In the study, published in the journal Movement Disorders, some of the genes whose contribution to the risk of Parkinson's disease have been known, such as LRRK2, SNCA, HLADQB1 and KANSL1-MAPT, have been replicated, but a new signal has also been identified in the PARK2 gene, associated with the age of onset of the disease, which had not been identified in other populations. The study has also shown that the influence of genetic factors on the risk of the disease is close to 30%.

This is the first GWAs study of Parkinson's disease that is carried out in the population of a single country. One of the hypotheses of the study that has been confirmed by the results is that since the genetic structure of the different populations is diverse, so can the genetic factors that regulate the risk of getting sick. In this sense, the study has also shown a greater diversity in the genetic structure of the Spanish population compared to other European populations.

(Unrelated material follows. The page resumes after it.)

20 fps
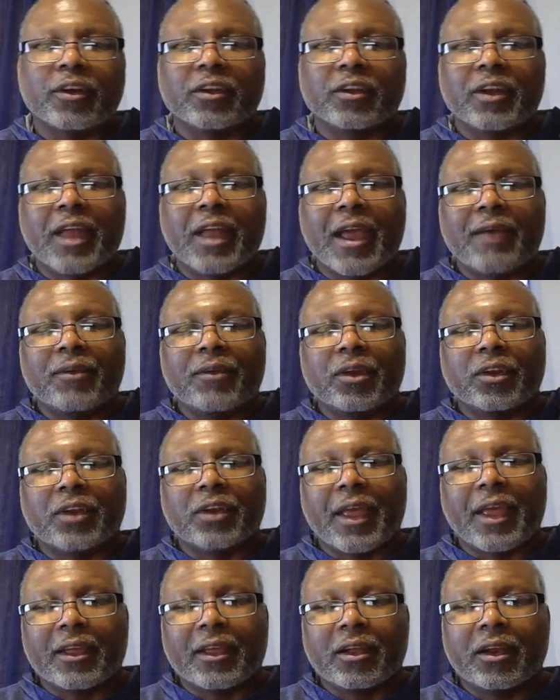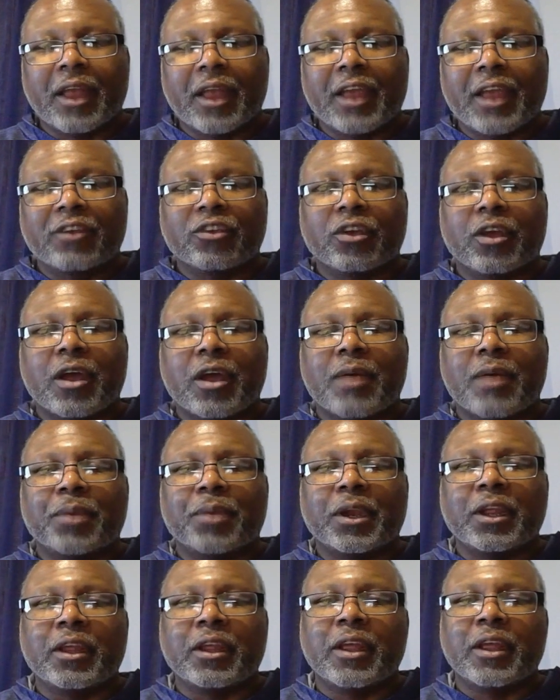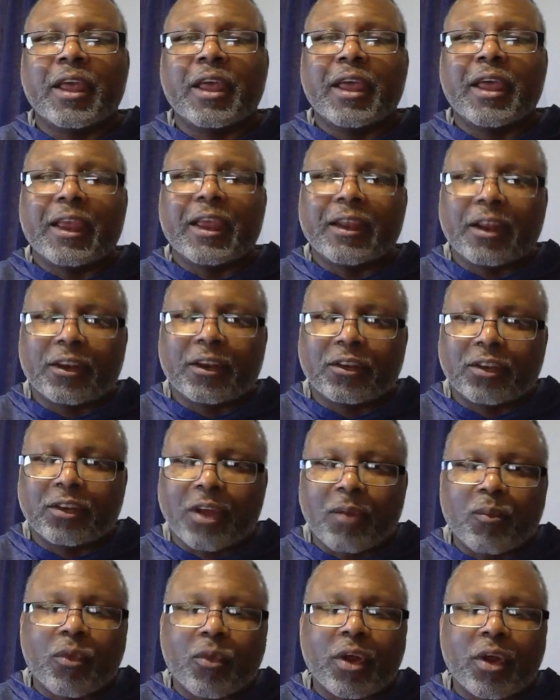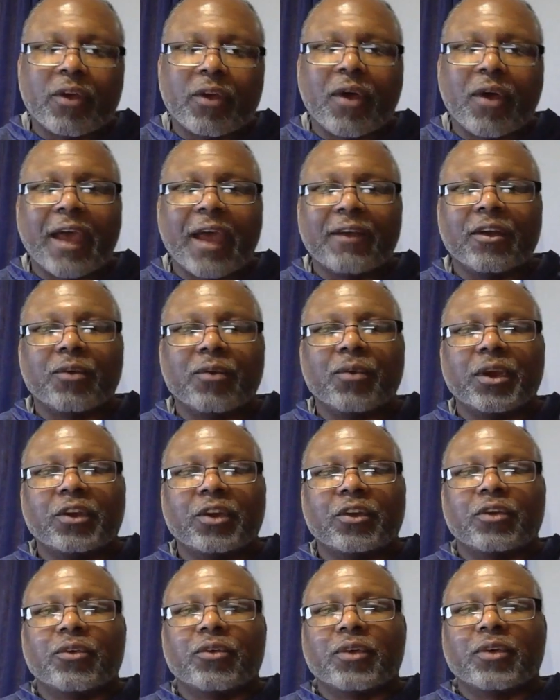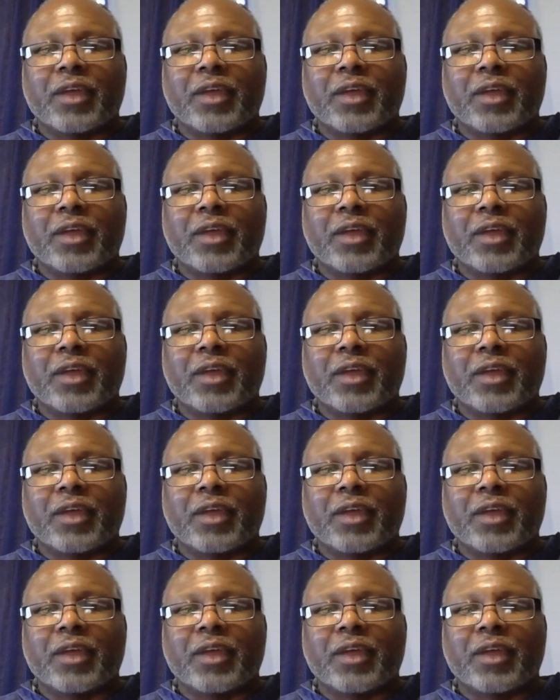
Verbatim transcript: It's going to have the debt collection company, and then somewhere they'll have the original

This study is also the starting point of a broad national collaborative network that seeks to unravel the influence of genetic factors in Parkinson's disease.

Reference:

Bandres-Ciga S, Ahmed S, Sabir MS, Blauwendraat C, Adarmes-Gómez AD, Bernal-Bernal I, Bonilla-Toribio M, Buiza-Rueda D, Carrillo F, Carrión-Claro M, Gómez-Garre P, Jesús S, Labrador-Espinosa MA, Macias D, Méndez-Del-Barrio C,Periñán-Tocino T, Tejera-Parrado C, Vargas-González L, Diez-Fairen M, Alvarez I, Tartari JP, Buongiorno M, Aguilar M, Gorostidi A, Bergareche JA, Mondragon E, Vinagre-Aragon A, Croitoru I, Ruiz-Martínez J, Dols-Icardo O, Kulisevsky J, Marín-Lahoz J, Pagonabarraga J, Pascual-Sedano B, Ezquerra M, Cámara A, Compta Y, Fernández M, Fernández-Santiago R, Muñoz E, Tolosa E, Valldeoriola F, Gonzalez-Aramburu I, Sanchez Rodriguez A, Sierra M, Menéndez-González M, Blazquez M, Garcia C, Suarez-San Martin E, García-Ruiz P, Martínez-Castrillo JC, Vela-Desojo L, Ruz C, Barrero FJ, Escamilla-Sevilla F, Mínguez-Castellanos A, Cerdan D, Tabernero C, Gomez Heredia MJ, Perez Errazquin F, Romero-Acebal M, Feliz C, Lopez-Sendon JL, Mata M, Martínez Torres I, Kim JJ, Dalgard CL; American Genome Center, Brooks J, Saez-Atienzar S, Gibbs JR, Jorda R, Botia JA, Bonet-Ponce L, Morrison KE, Clarke C, Tan M, Morris H, Edsall C, Hernandez D, Simon-Sanchez J, Nalls MA, Scholz SW, Jimenez-Escrig A, Duarte J, Vives F, Duran R, Hoenicka J, Alvarez V, Infante J, Marti MJ, Clarimón J, López de Munain A, Pastor P, Mir P, Singleton A; International Parkinson Disease Genomics Consortium. The Genetic Architecture of Parkinson Disease in Spain: Characterizing Population-Specific Risk, Differential Haplotype Structures, and Providing Etiologic Insight. Mov Disord. 2019 Oct 29. doi: 10.1002/mds.27864. [Epub ahead of print] PubMed PMID: 31660654.